- _DATA FOR THIS EXERCISE_:

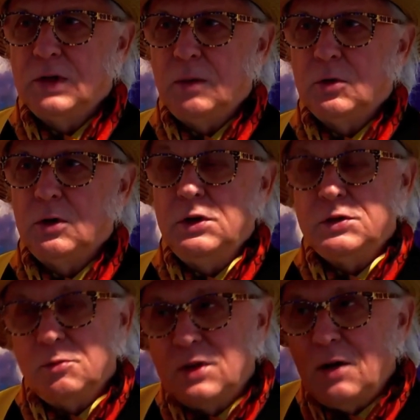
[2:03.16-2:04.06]
tamto. I
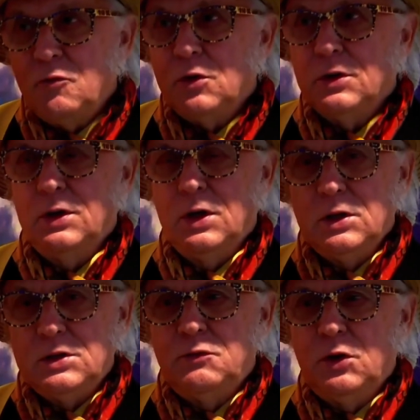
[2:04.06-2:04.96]
są telefony,
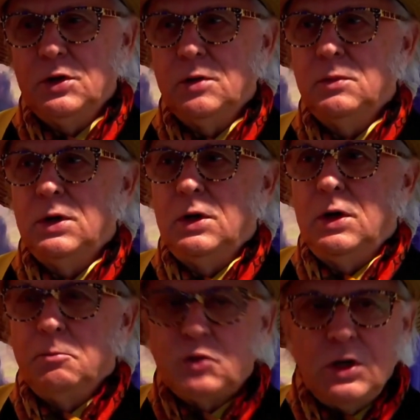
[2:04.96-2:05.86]
dzwonią
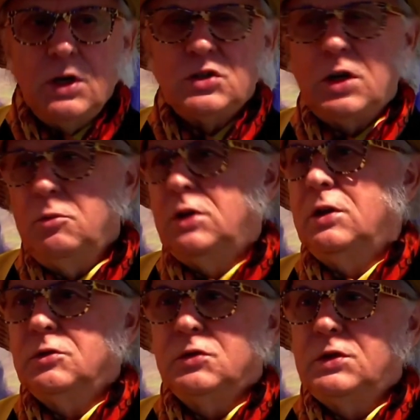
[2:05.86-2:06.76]
przyjeżdżaj, bo
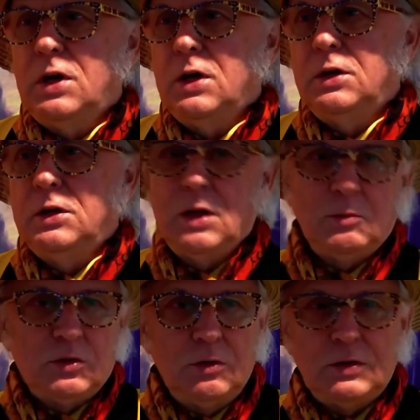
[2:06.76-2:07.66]
tam są strachy, tam
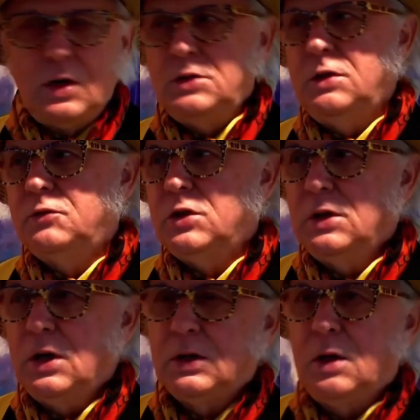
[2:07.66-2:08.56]
stoi strach
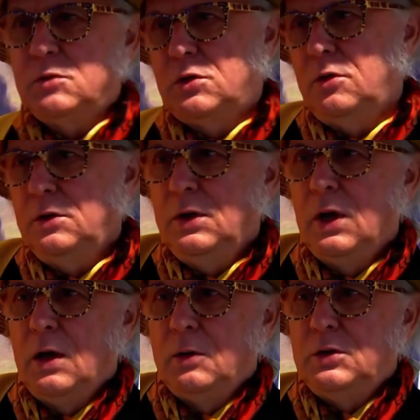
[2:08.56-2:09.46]
dziewczyna, tam stoi
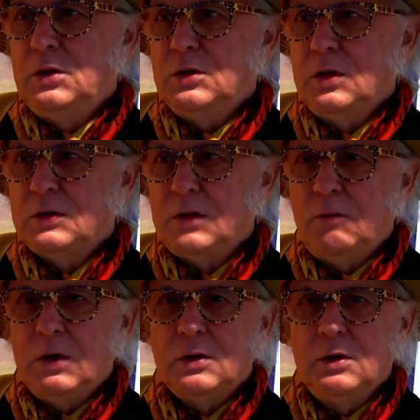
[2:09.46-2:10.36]
gdzieś na
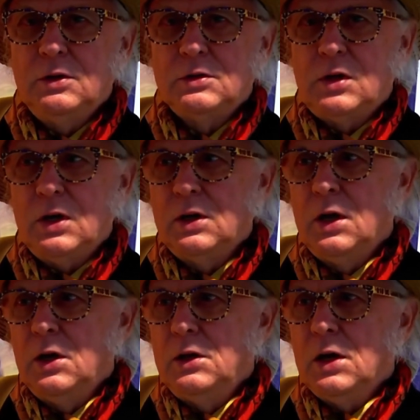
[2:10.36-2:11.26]
stawach y, strach
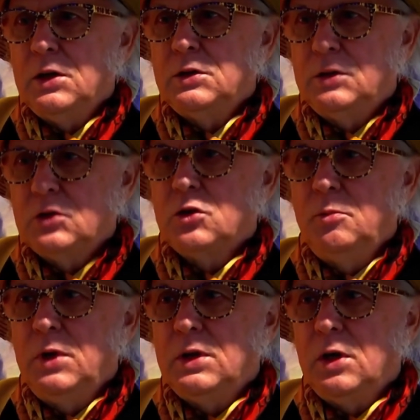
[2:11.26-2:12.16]
jakaś też
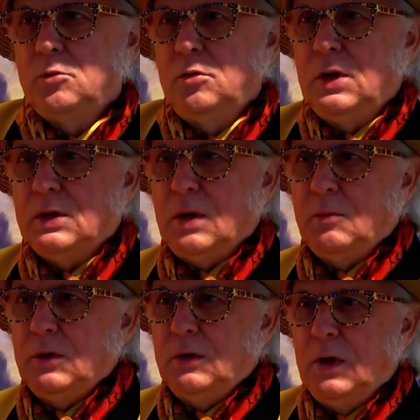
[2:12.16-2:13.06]
kobieta, która
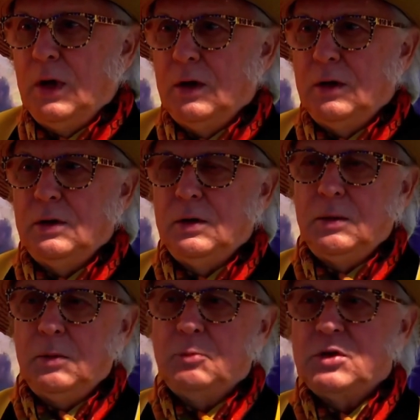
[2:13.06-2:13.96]
tam y,
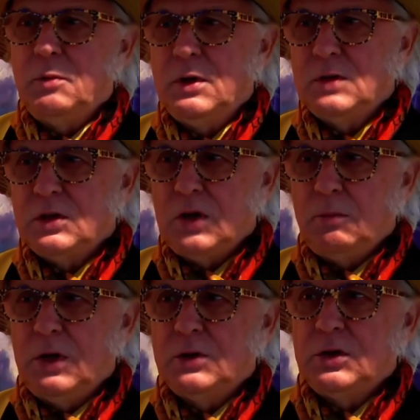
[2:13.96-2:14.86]
y, przepędza
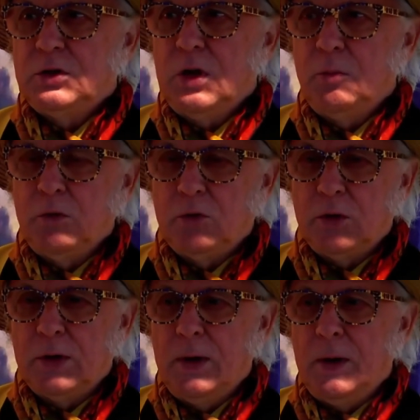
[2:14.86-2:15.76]
czaple czy
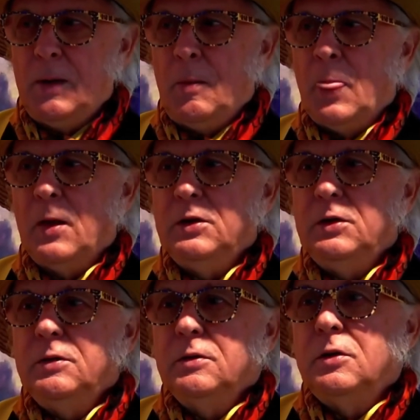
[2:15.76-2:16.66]
ślepowrony. No
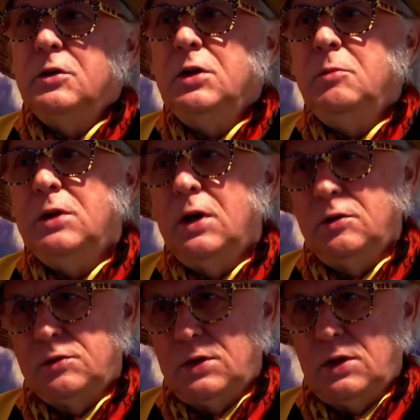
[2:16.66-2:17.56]
i oni mi
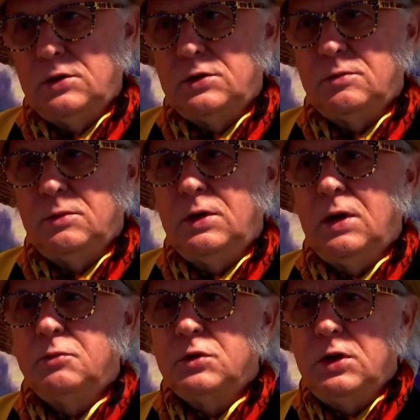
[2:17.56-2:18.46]
dają znać,
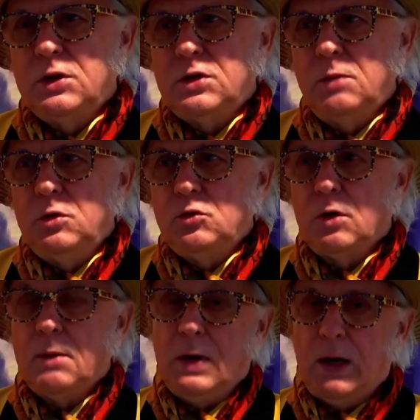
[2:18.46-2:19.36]
ja przyjeżdżam i
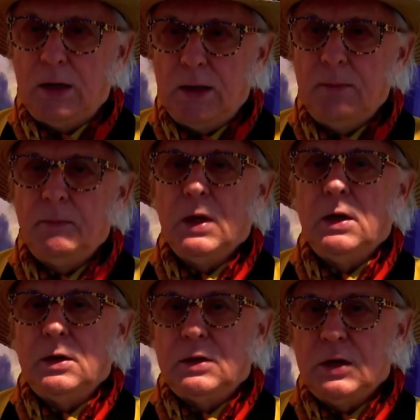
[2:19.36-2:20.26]
szukam, ale
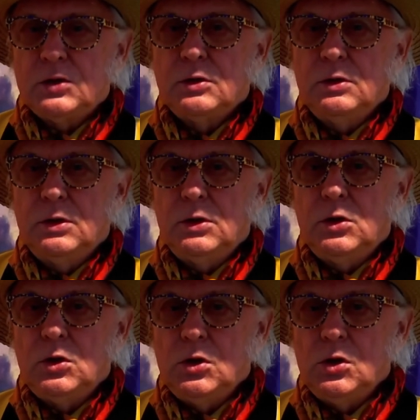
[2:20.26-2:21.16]
też
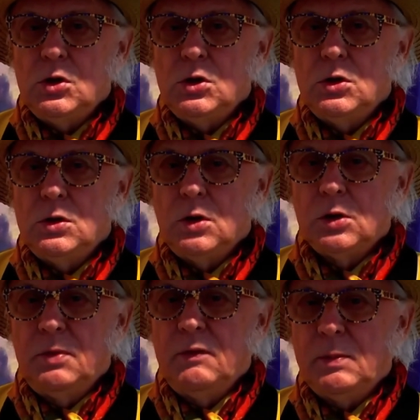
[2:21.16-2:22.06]

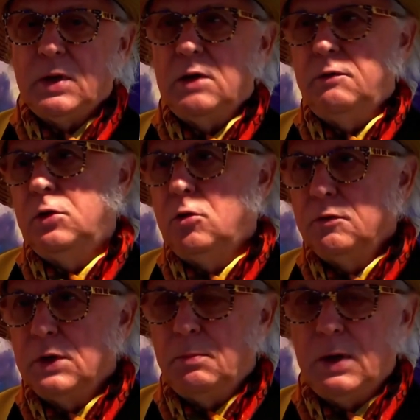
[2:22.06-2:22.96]
odbywam takie
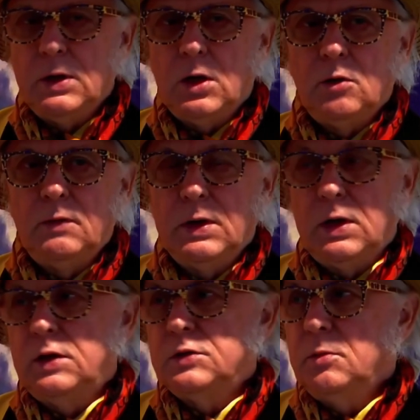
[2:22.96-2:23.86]
wędrówki plenerowe,
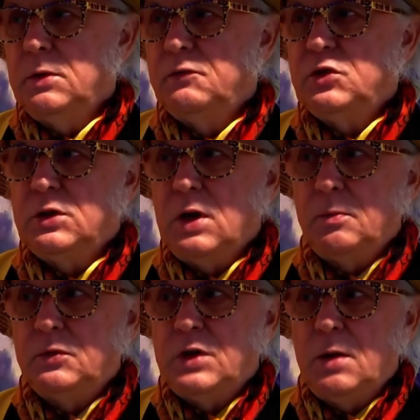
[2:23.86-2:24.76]
jadę sobie
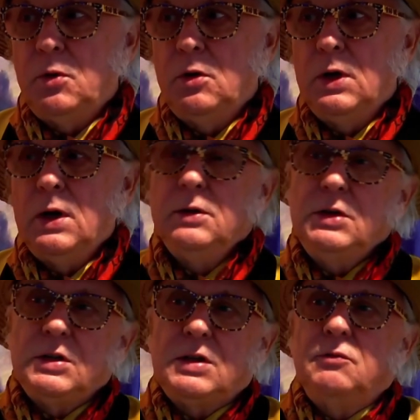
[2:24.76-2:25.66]
w ślepo,
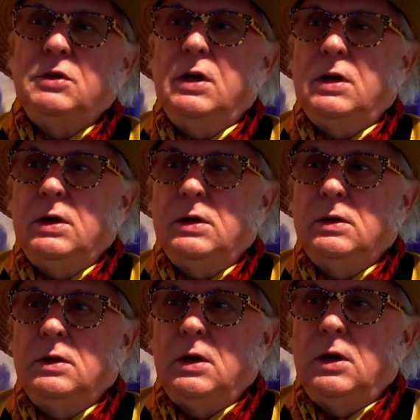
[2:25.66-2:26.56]
gdzieś tam w teren
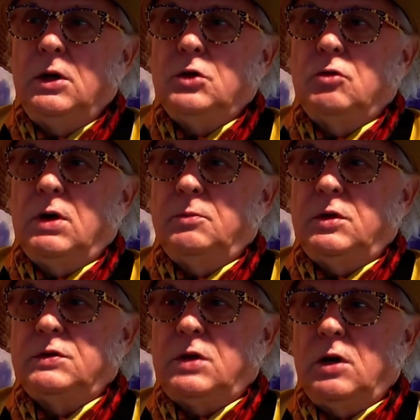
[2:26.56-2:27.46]
i szukam
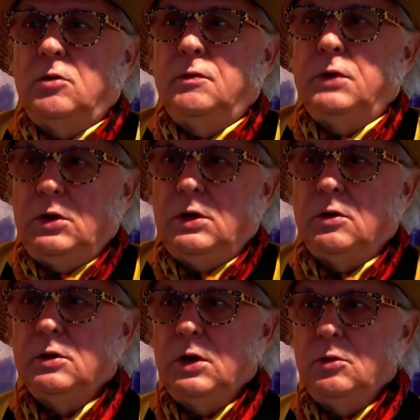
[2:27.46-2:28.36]
tych strachów i
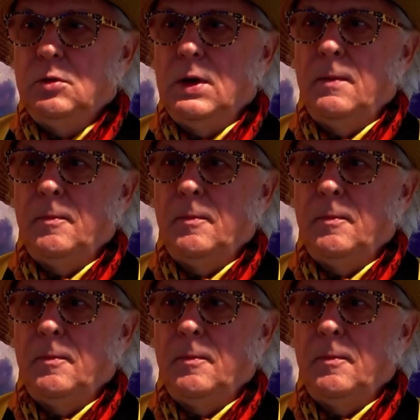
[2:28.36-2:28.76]
ich odnajduję.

- _PROBLEM TO WORK ON_:
Take the records above from the line with "[2:08.56-2:09.46]" down to their last line and please copy those lines exactly, without the pictures.

- _ANSWER SPACE_:
[2:08.56-2:09.46]
dziewczyna, tam stoi
[2:09.46-2:10.36]
gdzieś na
[2:10.36-2:11.26]
stawach y, strach
[2:11.26-2:12.16]
jakaś też
[2:12.16-2:13.06]
kobieta, która
[2:13.06-2:13.96]
tam y,
[2:13.96-2:14.86]
y, przepędza
[2:14.86-2:15.76]
czaple czy
[2:15.76-2:16.66]
ślepowrony. No
[2:16.66-2:17.56]
i oni mi
[2:17.56-2:18.46]
dają znać,
[2:18.46-2:19.36]
ja przyjeżdżam i
[2:19.36-2:20.26]
szukam, ale
[2:20.26-2:21.16]
też
[2:21.16-2:22.06]

[2:22.06-2:22.96]
odbywam takie
[2:22.96-2:23.86]
wędrówki plenerowe,
[2:23.86-2:24.76]
jadę sobie
[2:24.76-2:25.66]
w ślepo,
[2:25.66-2:26.56]
gdzieś tam w teren
[2:26.56-2:27.46]
i szukam
[2:27.46-2:28.36]
tych strachów i
[2:28.36-2:28.76]
ich odnajduję.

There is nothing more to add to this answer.